開発者ダンテ・ジアコーサは、当時30才の若手技術屋だったが、後に技術担当重役として、こんにちの巨大フィアットの基礎造りの一端を担ったと云われたほどの人物である。

ジアコーサのポリシーは「たとえ小さくともドライバーに我慢を強いる車ではあってはならない」そして、メカは大きな車と同じ構成、乗り心地と耐久性も同等、安い購入費、安い維持費という、実に、欲張り小型車の実現だった。

可憐な美女ヘップバーンとグレゴリーペックの相乗りでローマを走り回る姿が印象的だった

さて、オードリーは“ローマの休日”で主演アカデミー女優賞の栄冠に輝き、劇中の清楚上品な髪型が世界中に流行する。
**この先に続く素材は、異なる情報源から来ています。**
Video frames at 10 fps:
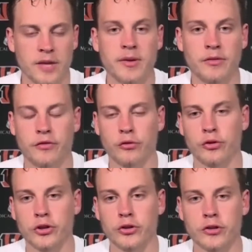It made me feel
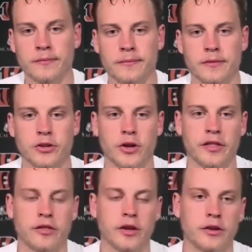really good. You know, I
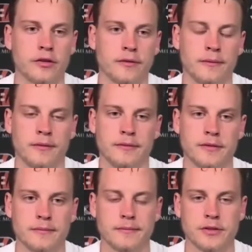think,
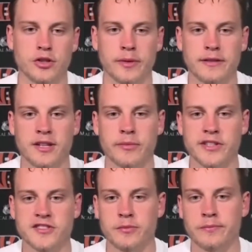you know, my
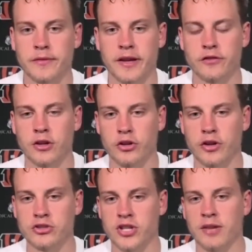teammates have done a
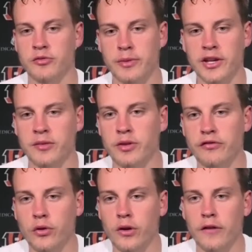great job of making me
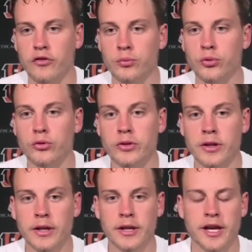feel comfortable
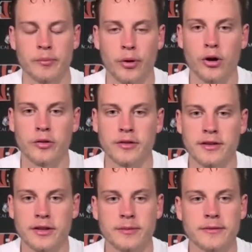and part of the
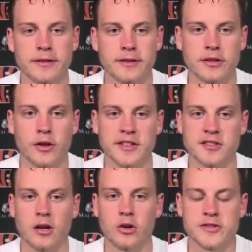team. And, you know, it's
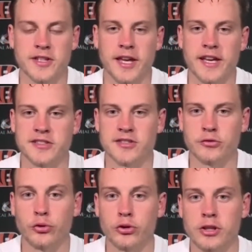not always the case as
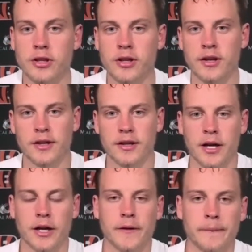a rookie.
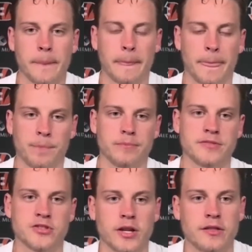
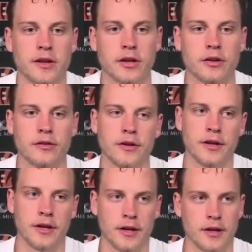So I think
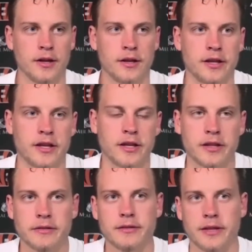
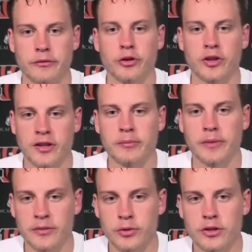it really did
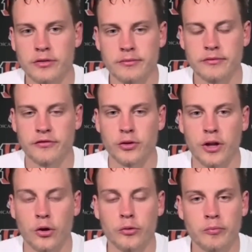make me feel
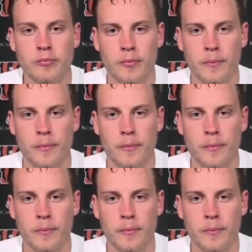at home.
名付けてヘプバーン・カット、日本でも多くの女性が虜になった。

トポリーノが生まれた36年頃の日本映画界では“お夏清十郎/田中絹代+林長二郎(長谷川一夫)”“祇園姉妹/山田五十鈴+新藤英太郎・監督溝口健二”“一人息子/笠智衆+飯田蝶子・監督小津安二郎”などが評判だった。

一方、輸入外国映画では“オペラハット/米/ゲイリークーパー+ジーンアーサー”“白き処女地/仏/ジャンギャバン”“ドンファン/米/ダグラスフェアバンクス”などが評判作。

が、37年支那事変勃発、41年WWⅡ突入と、平和から遠のきはじめる日本らしく、この頃から外国映画の検閲が強化され、楽しい外国映画が減少する。

ちなみに検閲基準は「日本の儒教的風俗習慣に反するもの」だから、接吻や姦通などはもってのほか。

その儒教的習慣とは、我々昭和一桁生まれ以前の幼少期「男女七歳にして席を同じゅうせず」=七歳以上男女一緒に居てはいけないという時代だから、面白い映画などお許しがでるはずがないのだ。

最後に彼女の名字“ヘプバーン”は英語読みで、生国オランダでは“ヘボン”と発音する。

日本のローマ字を“ヘボン式”というが、オードリー・ヘップバーンは、そのヘボン一族なのだそうだ。